*PROMPT:*
Would you print all of the entries exactly, please, but without their pictures?

####################

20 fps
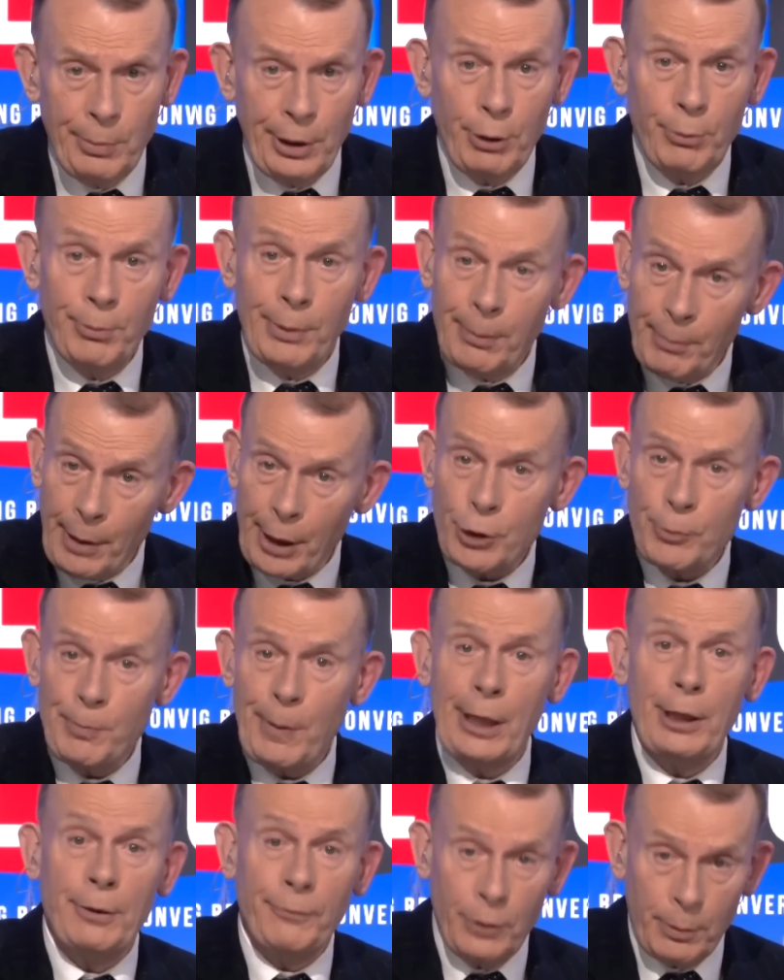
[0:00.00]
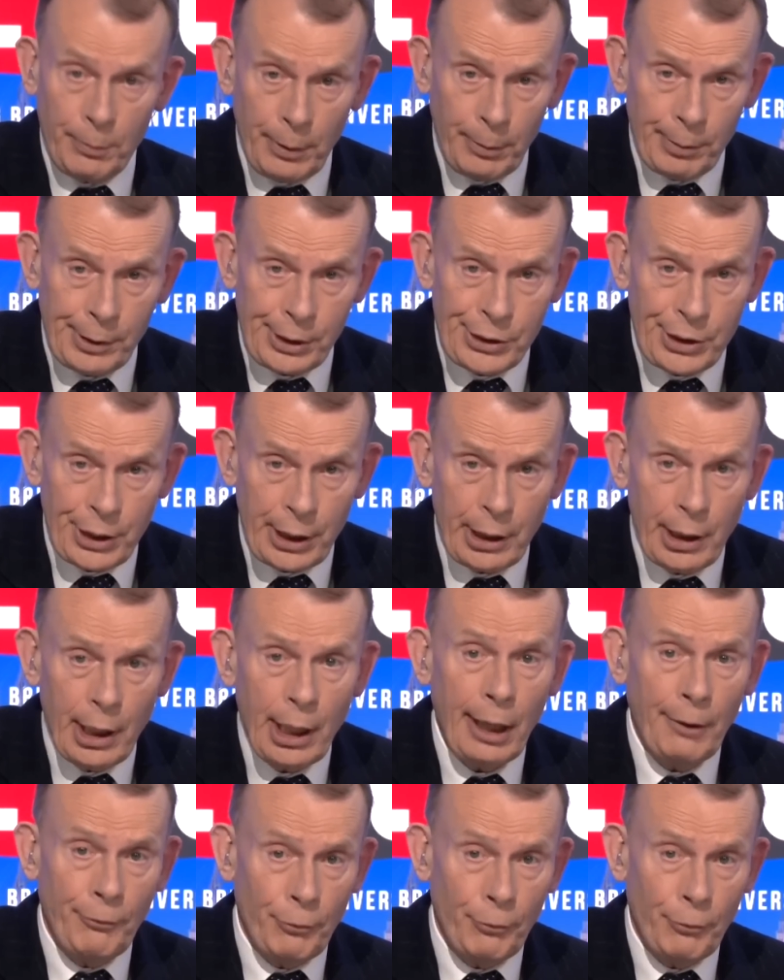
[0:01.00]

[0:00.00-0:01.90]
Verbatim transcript: but it would be much better for the B B C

####################

*EXERCISE ANSWER:*
20 fps
[0:00.00]
[0:01.00]

[0:00.00-0:01.90]
Verbatim transcript: but it would be much better for the B B C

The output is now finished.